When I have a bad cold, there’s nothing I won’t try to ease the congestion and cough. Ask my roommate: A couple of years ago, he walked in on me hunched over a pot of boiling water, Betty Boop beach towel shrouding my head, hacking away as I breathed in the steam. (Hey, my mom said it might help!)
The point is, when I’m feeling under the weather, I’m always looking for the best fix. So when I read that essential oils could be used to ease a cough, I was intrigued.
“Many essential oils can act as decongestants and expectorants, relieving congestion and clearing phlegm,” says Valerie Oula, director of vibrational energy at The Well, a membership-based wellness club. “There are specific essential oils that are mucolytic, breaking down mucus, as well as those that help soothe lungs.” Research confirms the benefits. Some oils have been shown to relax the muscles around your trachea, easing the spasms that can make you cough to provide relief.

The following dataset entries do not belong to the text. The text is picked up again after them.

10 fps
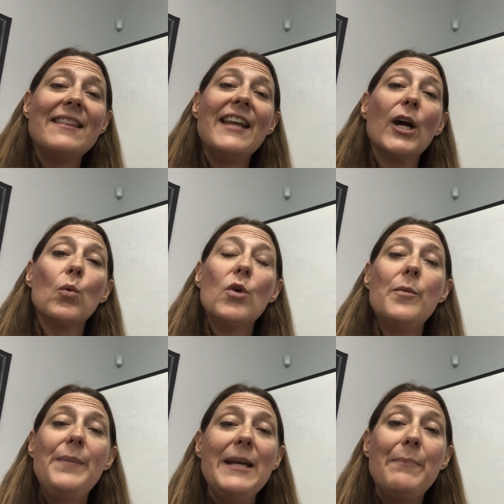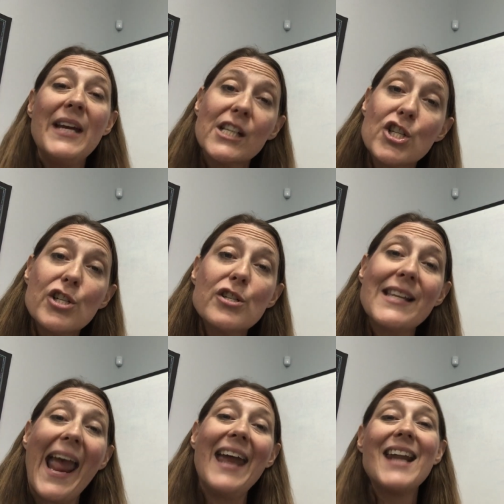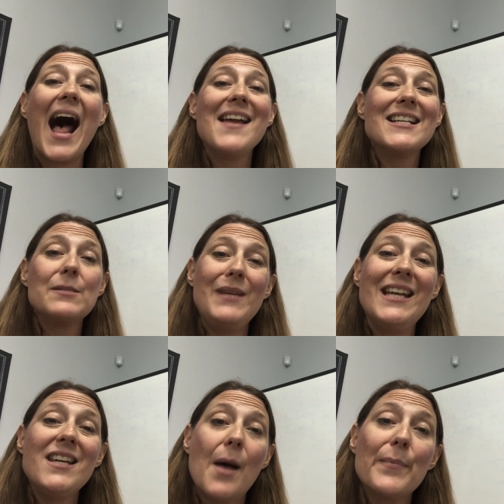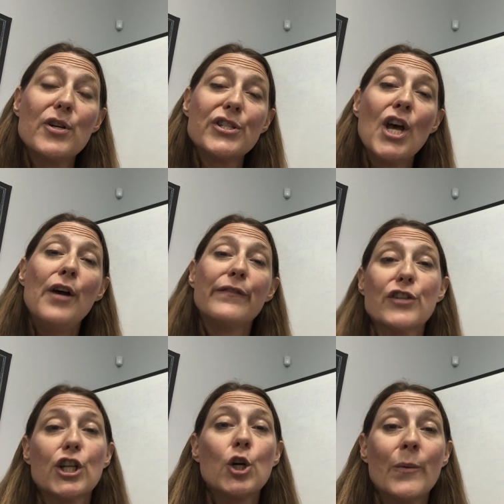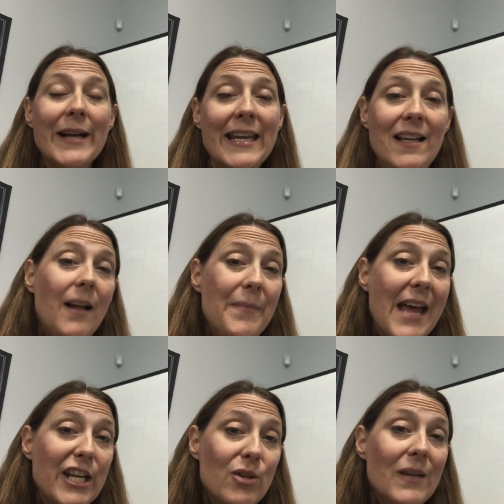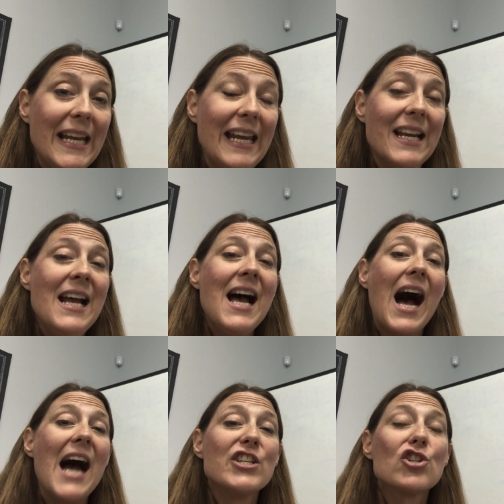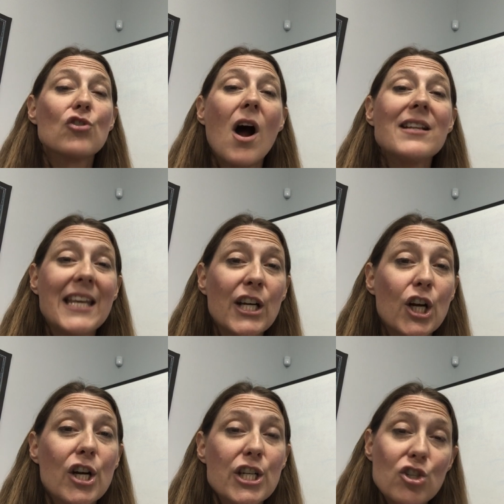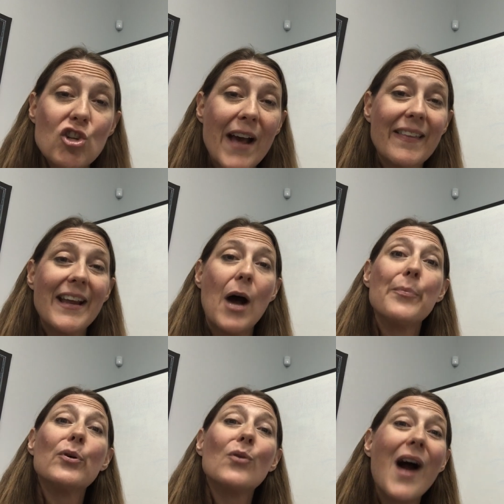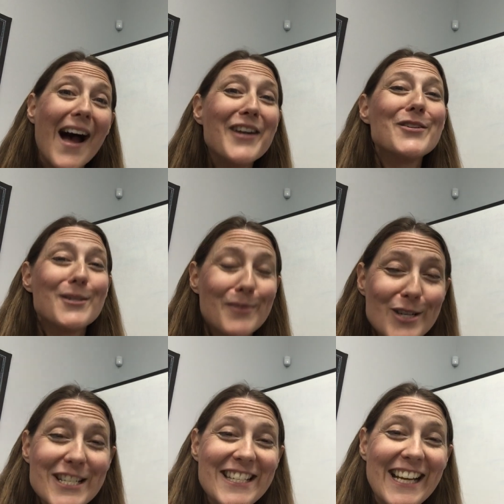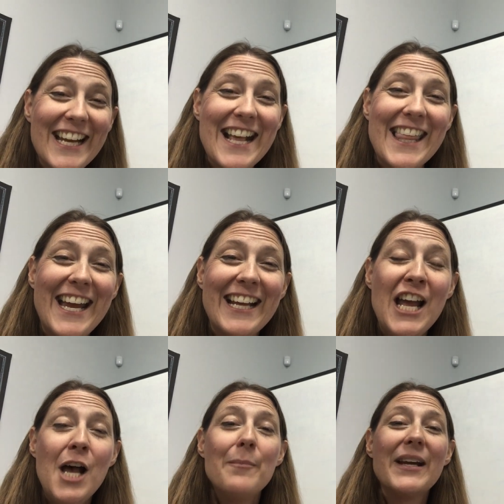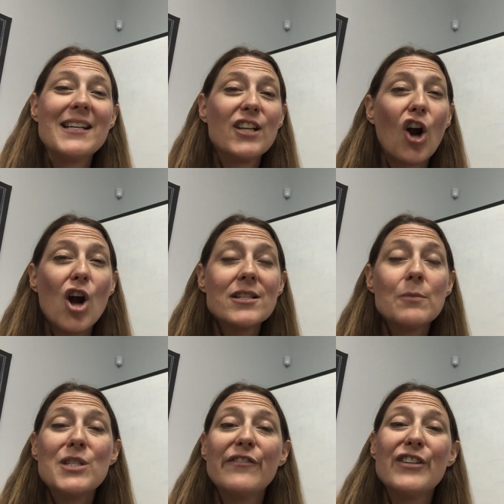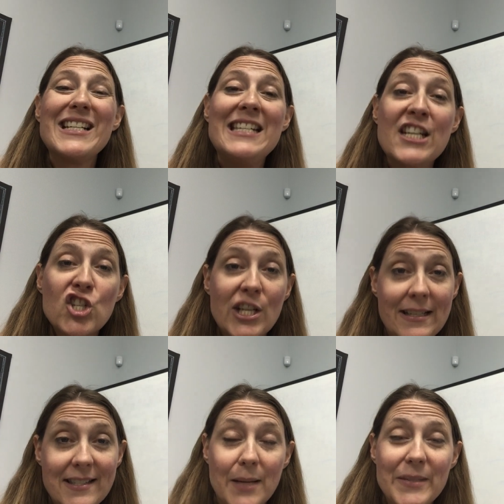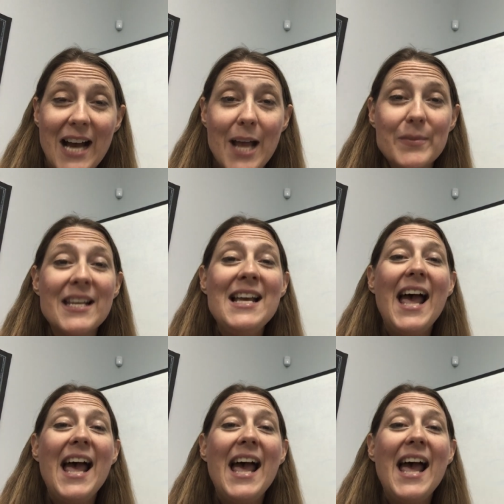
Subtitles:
there will be pictures and ISBN numbers for the curriculum that you need. I strongly encourage you to check that out prior to purchasing anything, because there are some different editions sometimes.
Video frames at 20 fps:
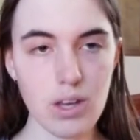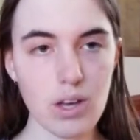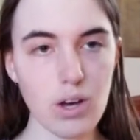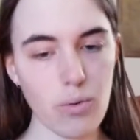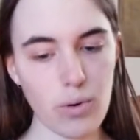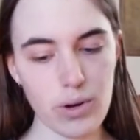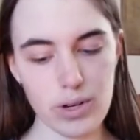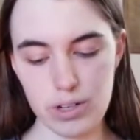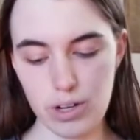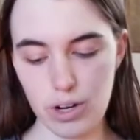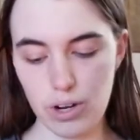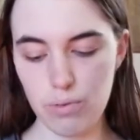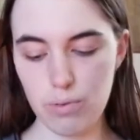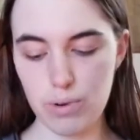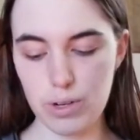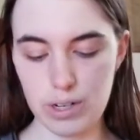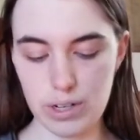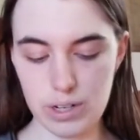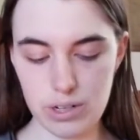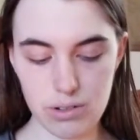What no
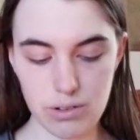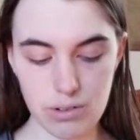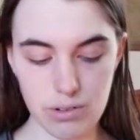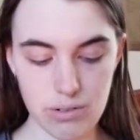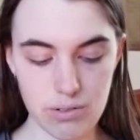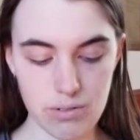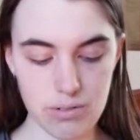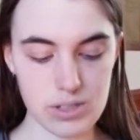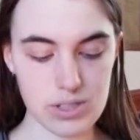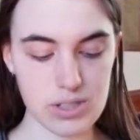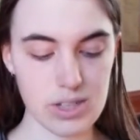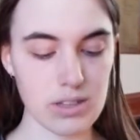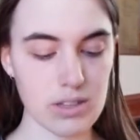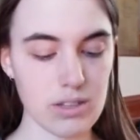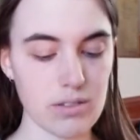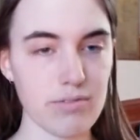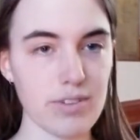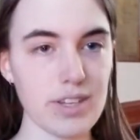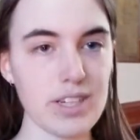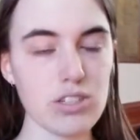one knew was that
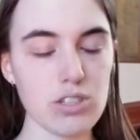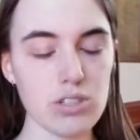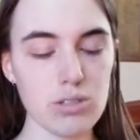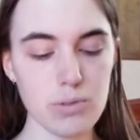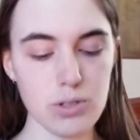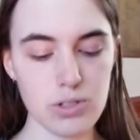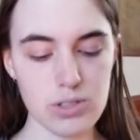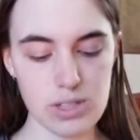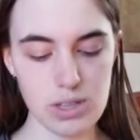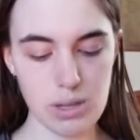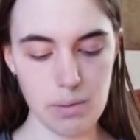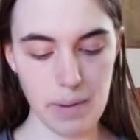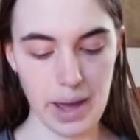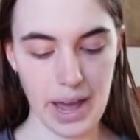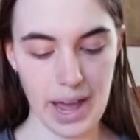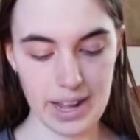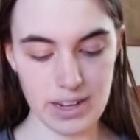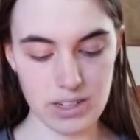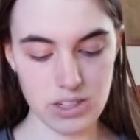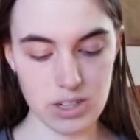the vegetables in the
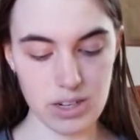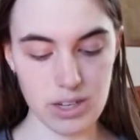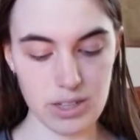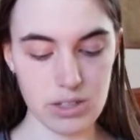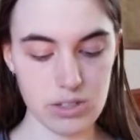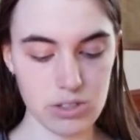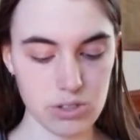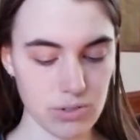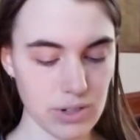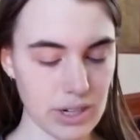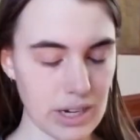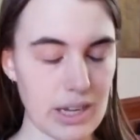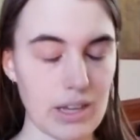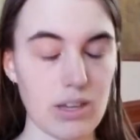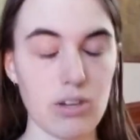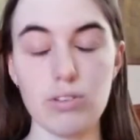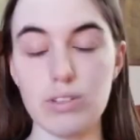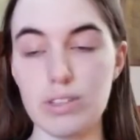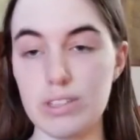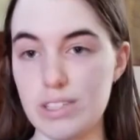patch and the tree
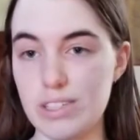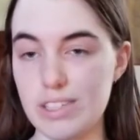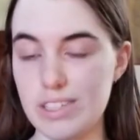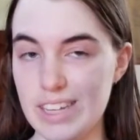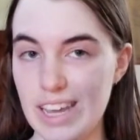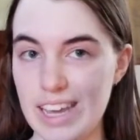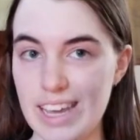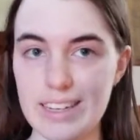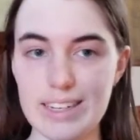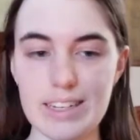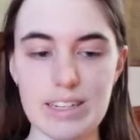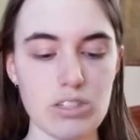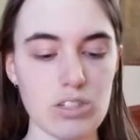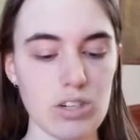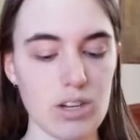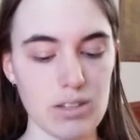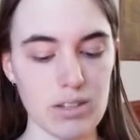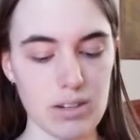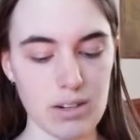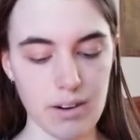couldn't stand each
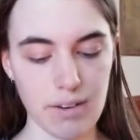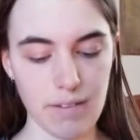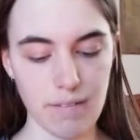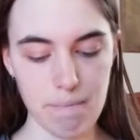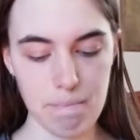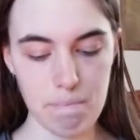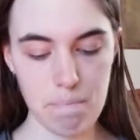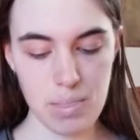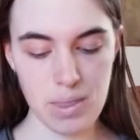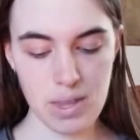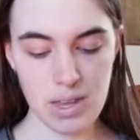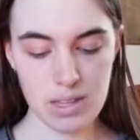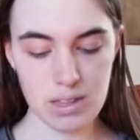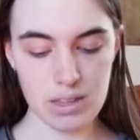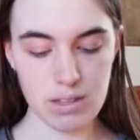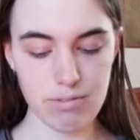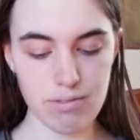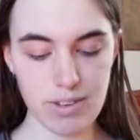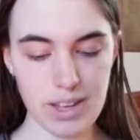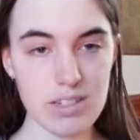other.
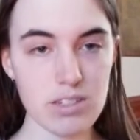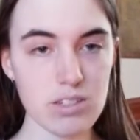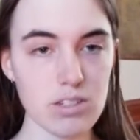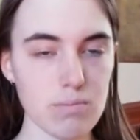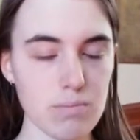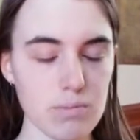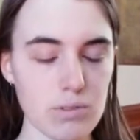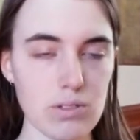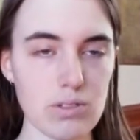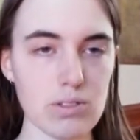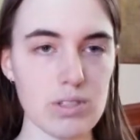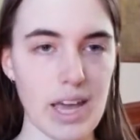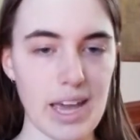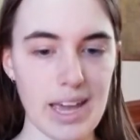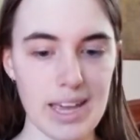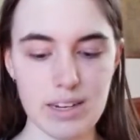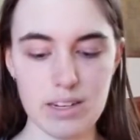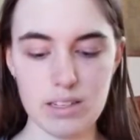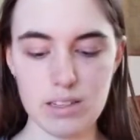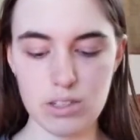The vegetables
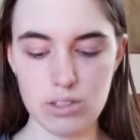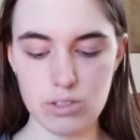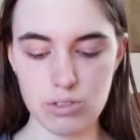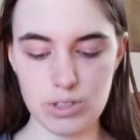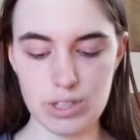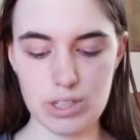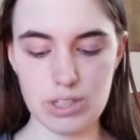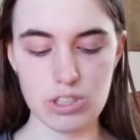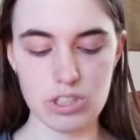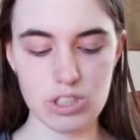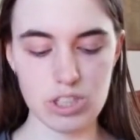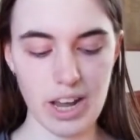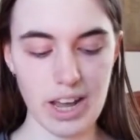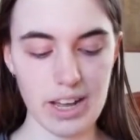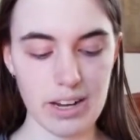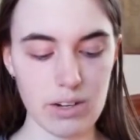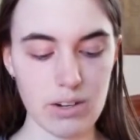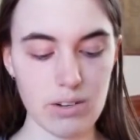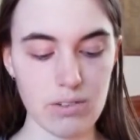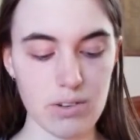hated the tree's
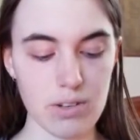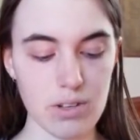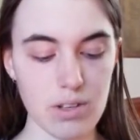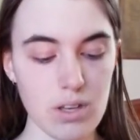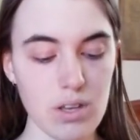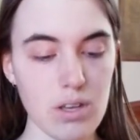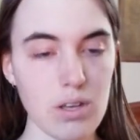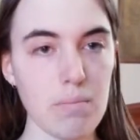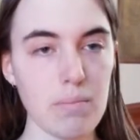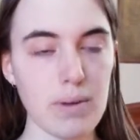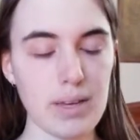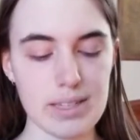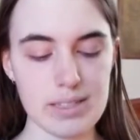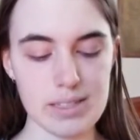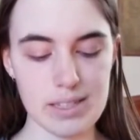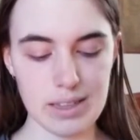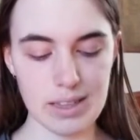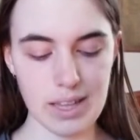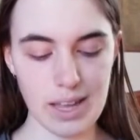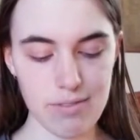shadow, because
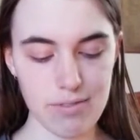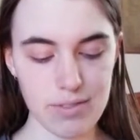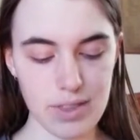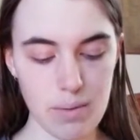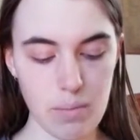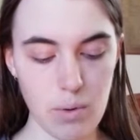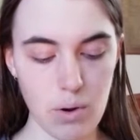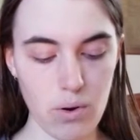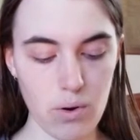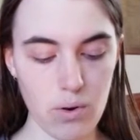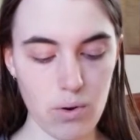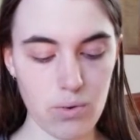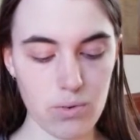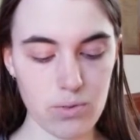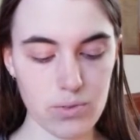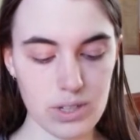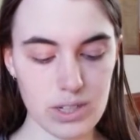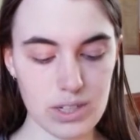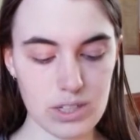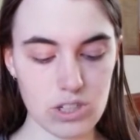it left them
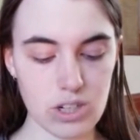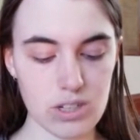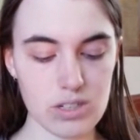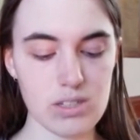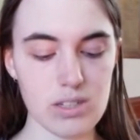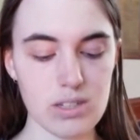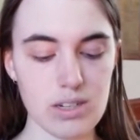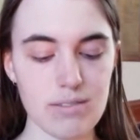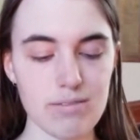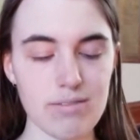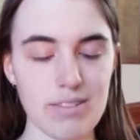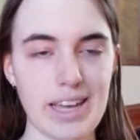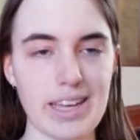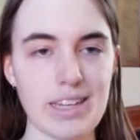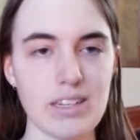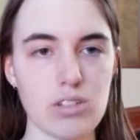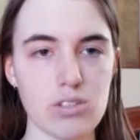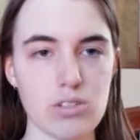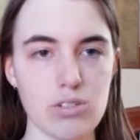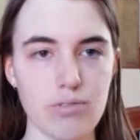only just enough
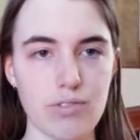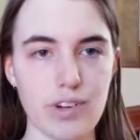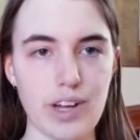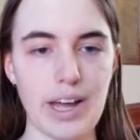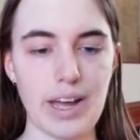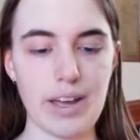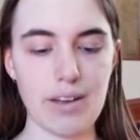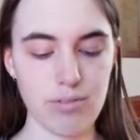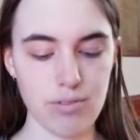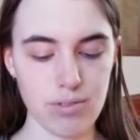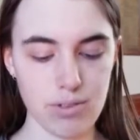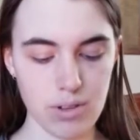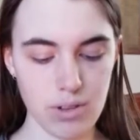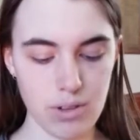light to survive.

It pays to be careful, though. Essential oils can cause issues like burns if you don’t properly dilute them with a carrier oil such as jojoba, almond, coconut, or olive. The safest way to use them is via a diffuser, says Oula. Your machine’s instruction manual should indicate how many drops to add, but a safe ratio is 20 drops of oil to 4 oz. of water. Let the diffuser run for 30 to 60 minutes.
Here are the most powerful aromatic options to bring out the next time you feel a little tickle.
Eucalyptus essential oil
Breathing in this oil can help loosen phlegm to ease congestion, Oula says. In a study of 60 people with upper respiratory tract infections, those who inhaled a spray containing the oil of aromatic herbs including eucalyptus reported a greater improvement in the severity of their symptoms than a placebo group did. You might find the smell familiar — it’s an ingredient in Vicks VapoRub, a famous cold soother.
Tea tree essential oil
This has become a favorite of Kiara LeBlanc, the chief innovation & brand officer at Saje Natural Wellness, which sells essential oils. “Similar to eucalyptus, it’s a great essential oil for clearing and supporting your breathing,” she says.
Cinnamon essential oil
When you’re sick, cinnamon can feel like “a warm hug,” LeBlanc says. A study in the journal Trends in Food Science & Technology found that breathing in the scent may benefit the respiratory tract, protecting it against bacteria that can make you sick.
Rosemary essential oil
Researchers believe that this oil’s anti-inflammatory effects can relax the muscles in your trachea. It’s used to treat cough, colds, fever, bronchitis, and nasal congestion in Traditional Chinese Medicine.
Nutmeg essential oil
A 2016 scientific review found that nutmeg is chock-full of anti-inflammatory compounds called monoterpenes. Other research has indicated that essential oil monoterpenes may help ease symptoms of bronchitis, a condition associated with airway inflammation.
Frankincense essential oil
This aromatic oil has been used for centuries to treat illness, and a study in the Journal of Traditional and Complementary Medicine indicates that it may contain antibacterial compounds. Oula likes to use the oil to soothe a cough. “I like adding an uplifting citrus like sweet orange or mandarin to a Frankincense blend,” Oula says.